• [PROBLEM REQUIREMENTS] Word for word, restate each of the entries below, and drop every picture.

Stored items

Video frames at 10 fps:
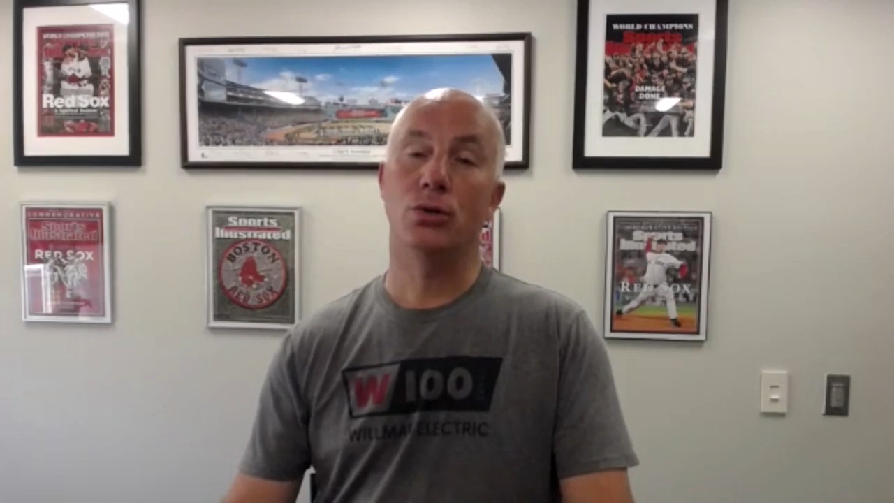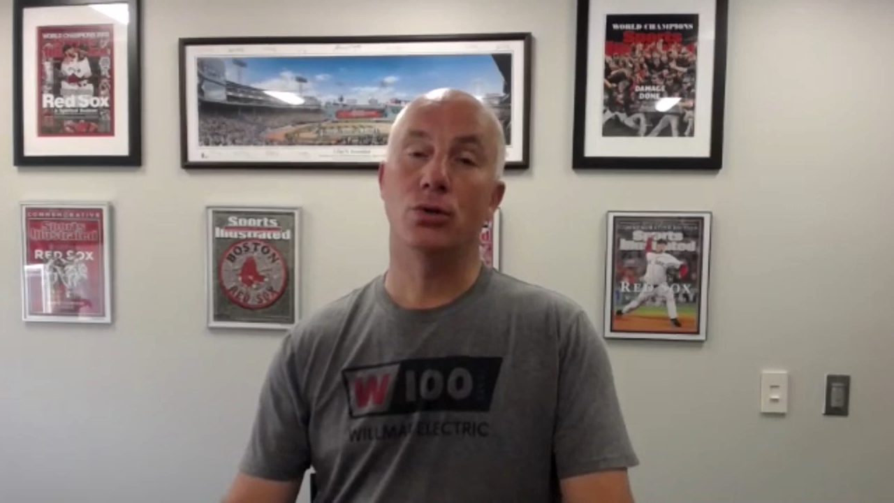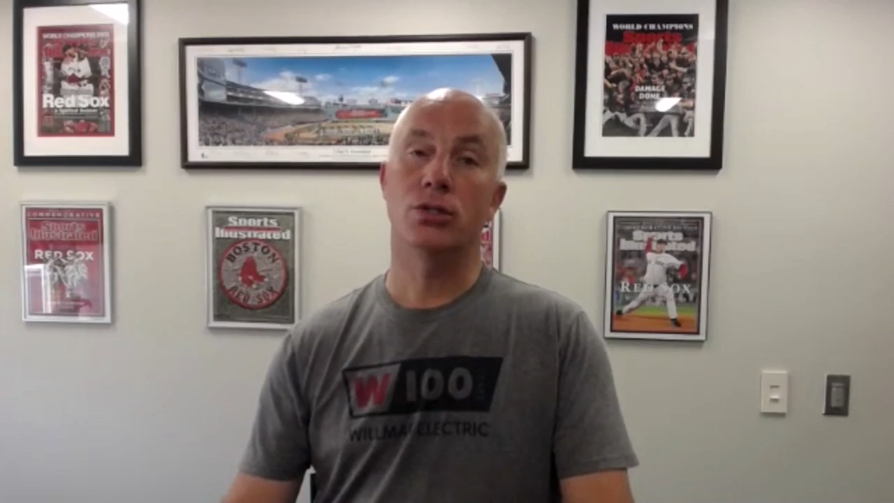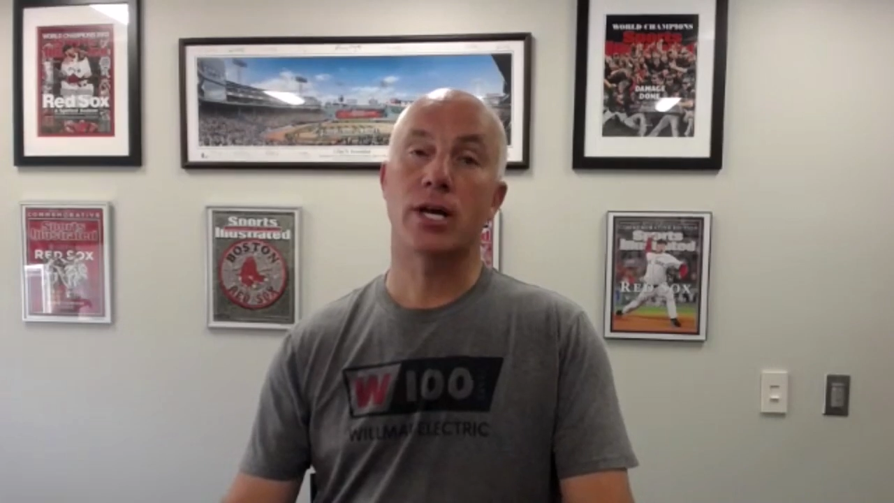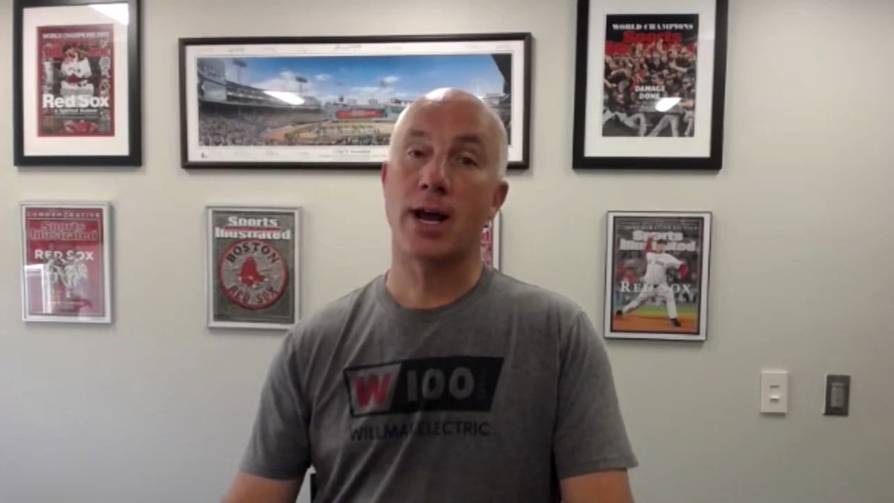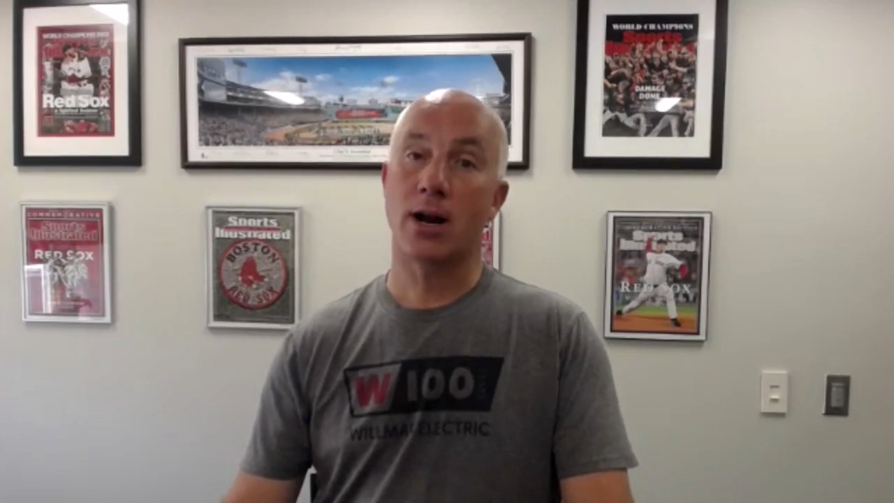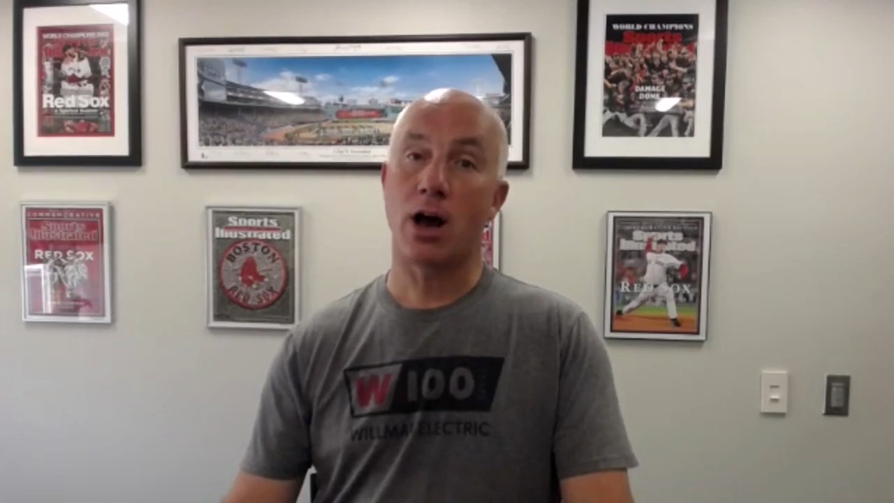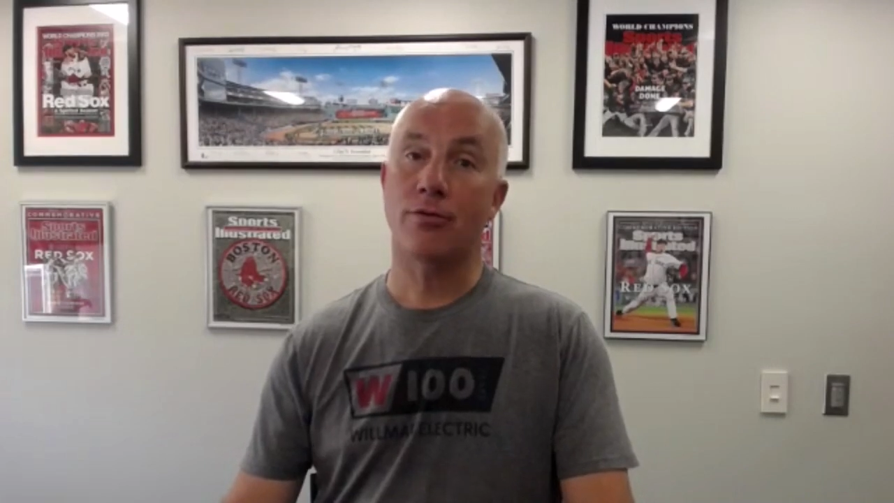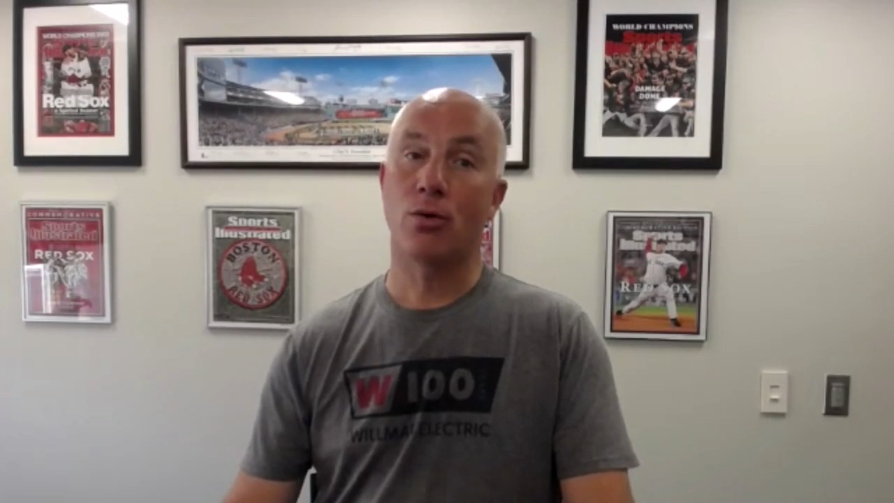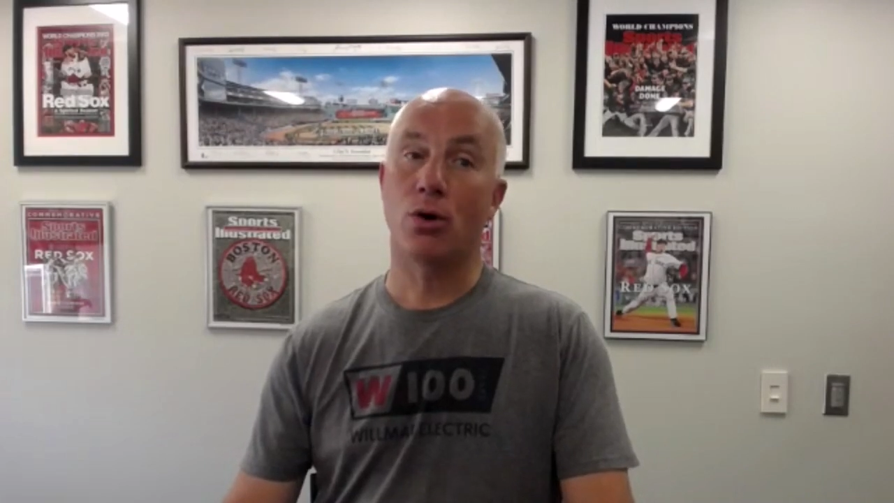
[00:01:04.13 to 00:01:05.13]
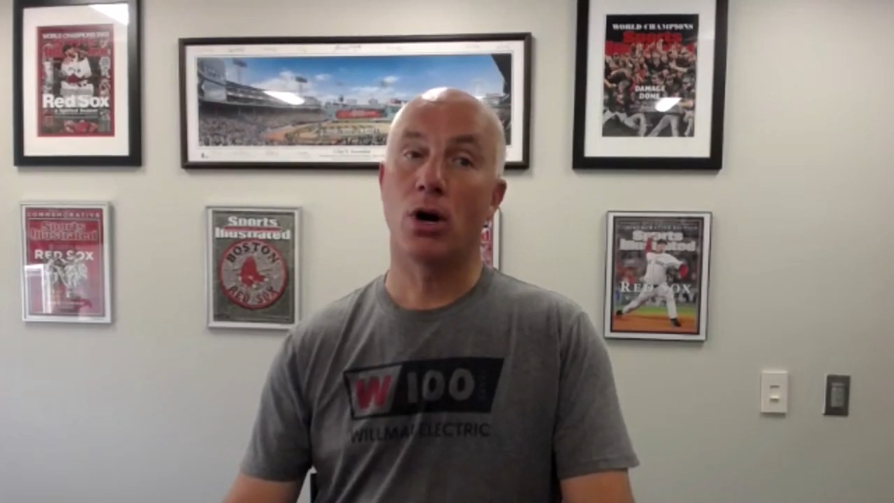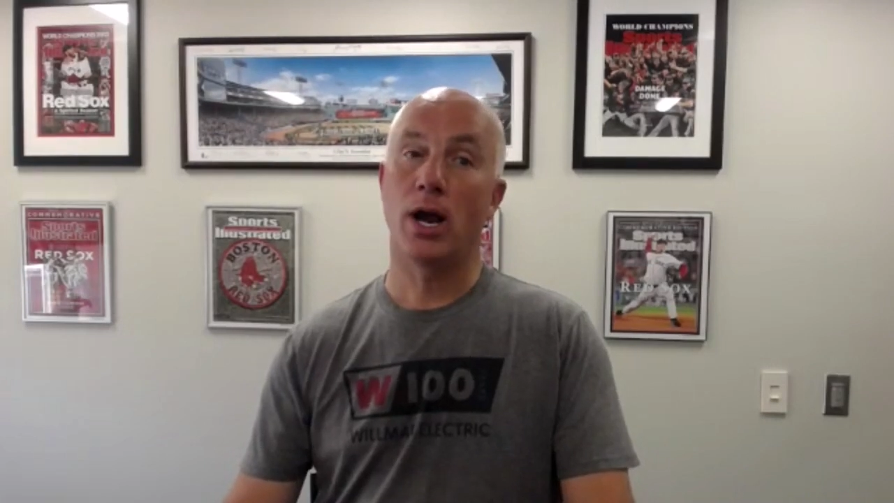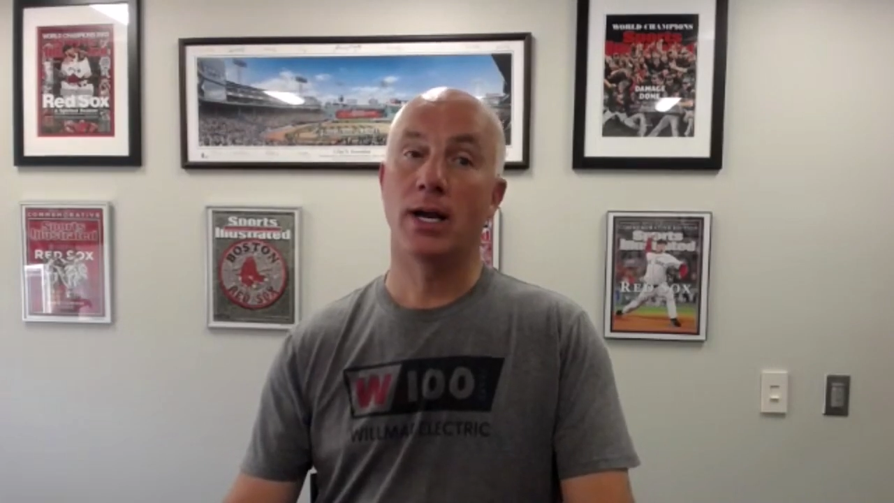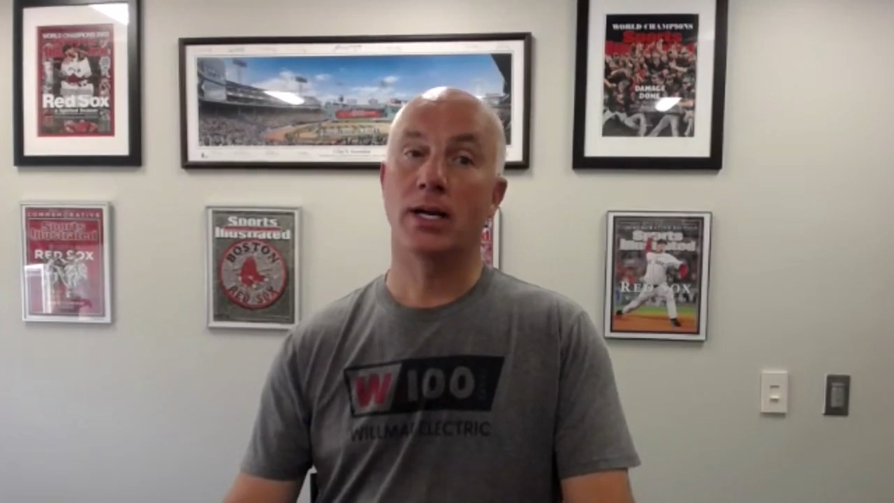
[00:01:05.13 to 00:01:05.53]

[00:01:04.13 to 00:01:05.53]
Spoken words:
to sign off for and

• [WRITTEN SOLUTION]
Video frames at 10 fps:
[00:01:04.13 to 00:01:05.13]
[00:01:05.13 to 00:01:05.53]

[00:01:04.13 to 00:01:05.53]
Spoken words:
to sign off for and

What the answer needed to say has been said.